--- The data ---

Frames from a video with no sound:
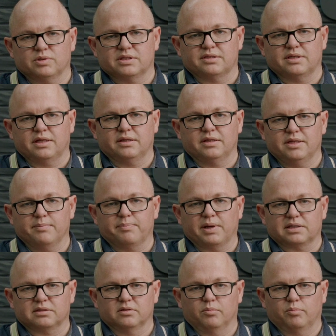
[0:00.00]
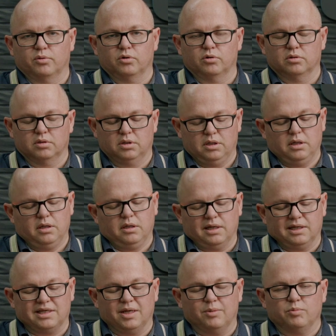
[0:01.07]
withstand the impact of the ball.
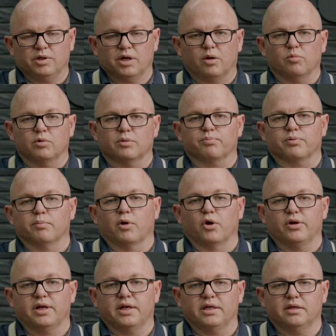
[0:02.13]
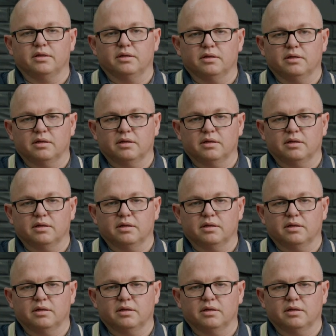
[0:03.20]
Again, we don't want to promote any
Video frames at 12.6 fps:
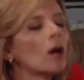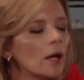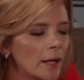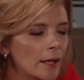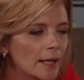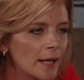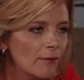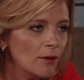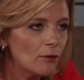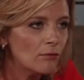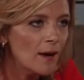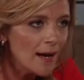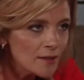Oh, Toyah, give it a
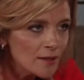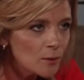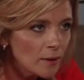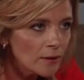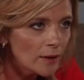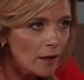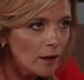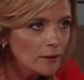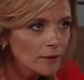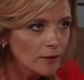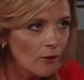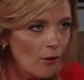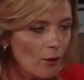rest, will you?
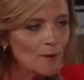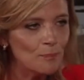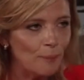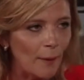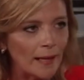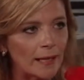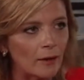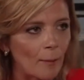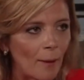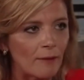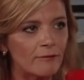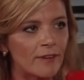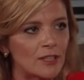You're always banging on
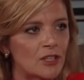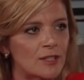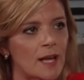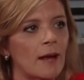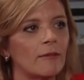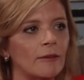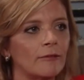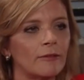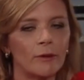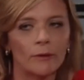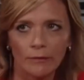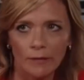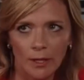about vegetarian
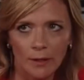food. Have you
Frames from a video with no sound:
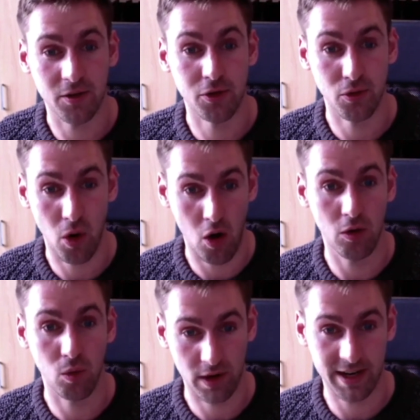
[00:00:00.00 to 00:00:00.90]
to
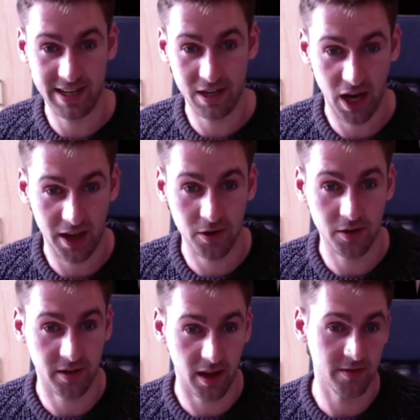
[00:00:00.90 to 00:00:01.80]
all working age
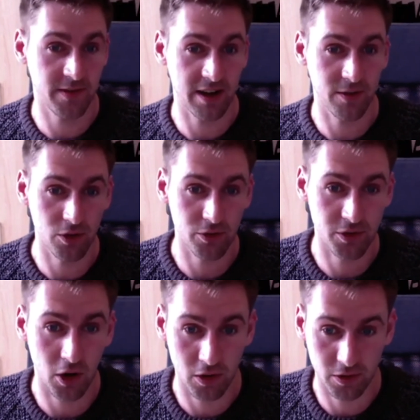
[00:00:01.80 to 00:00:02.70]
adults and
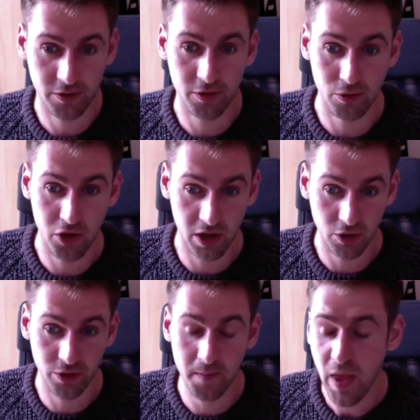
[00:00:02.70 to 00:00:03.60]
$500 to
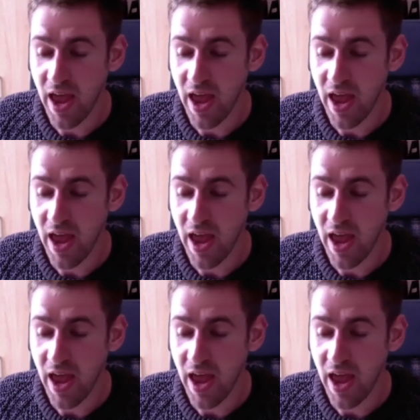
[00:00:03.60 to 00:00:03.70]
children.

---

#### Your goal:
Please print every record above exactly, but leave the pictures out.

#### Exercise solution:
Frames from a video with no sound:
[0:00.00]
[0:01.07]
withstand the impact of the ball.
[0:02.13]
[0:03.20]
Again, we don't want to promote any
Video frames at 12.6 fps:
Oh, Toyah, give it a
rest, will you?
You're always banging on
about vegetarian
food. Have you
Frames from a video with no sound:
[00:00:00.00 to 00:00:00.90]
to
[00:00:00.90 to 00:00:01.80]
all working age
[00:00:01.80 to 00:00:02.70]
adults and
[00:00:02.70 to 00:00:03.60]
$500 to
[00:00:03.60 to 00:00:03.70]
children.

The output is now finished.